╭─ Source material

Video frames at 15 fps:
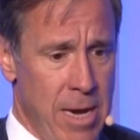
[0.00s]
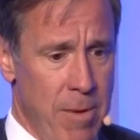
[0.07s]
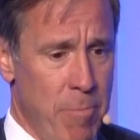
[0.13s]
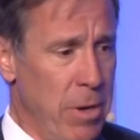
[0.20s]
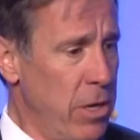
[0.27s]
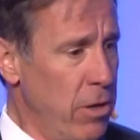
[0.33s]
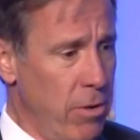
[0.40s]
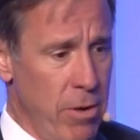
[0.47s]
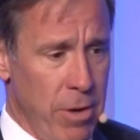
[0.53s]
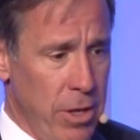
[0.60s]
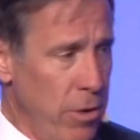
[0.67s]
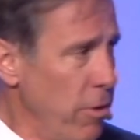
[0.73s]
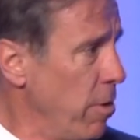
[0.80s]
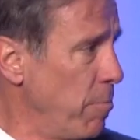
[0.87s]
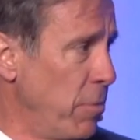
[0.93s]
But you go to
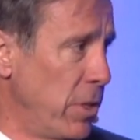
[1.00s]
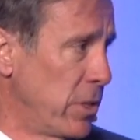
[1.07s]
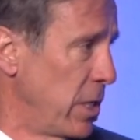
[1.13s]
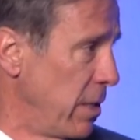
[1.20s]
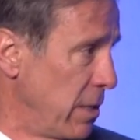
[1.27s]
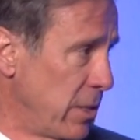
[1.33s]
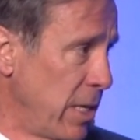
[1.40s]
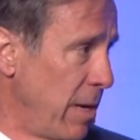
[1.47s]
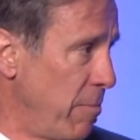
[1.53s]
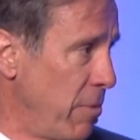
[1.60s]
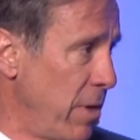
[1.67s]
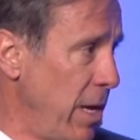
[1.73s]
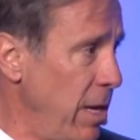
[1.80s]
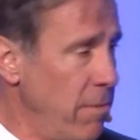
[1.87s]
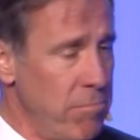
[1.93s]
Europe, you see the same
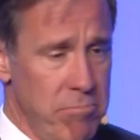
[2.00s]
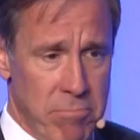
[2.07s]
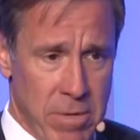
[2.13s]
thing.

╰─

Output every record above exactly as written, but skip the pictures.

▶ Response to the exercise
Video frames at 15 fps:
[0.00s]
[0.07s]
[0.13s]
[0.20s]
[0.27s]
[0.33s]
[0.40s]
[0.47s]
[0.53s]
[0.60s]
[0.67s]
[0.73s]
[0.80s]
[0.87s]
[0.93s]
But you go to
[1.00s]
[1.07s]
[1.13s]
[1.20s]
[1.27s]
[1.33s]
[1.40s]
[1.47s]
[1.53s]
[1.60s]
[1.67s]
[1.73s]
[1.80s]
[1.87s]
[1.93s]
Europe, you see the same
[2.00s]
[2.07s]
[2.13s]
thing.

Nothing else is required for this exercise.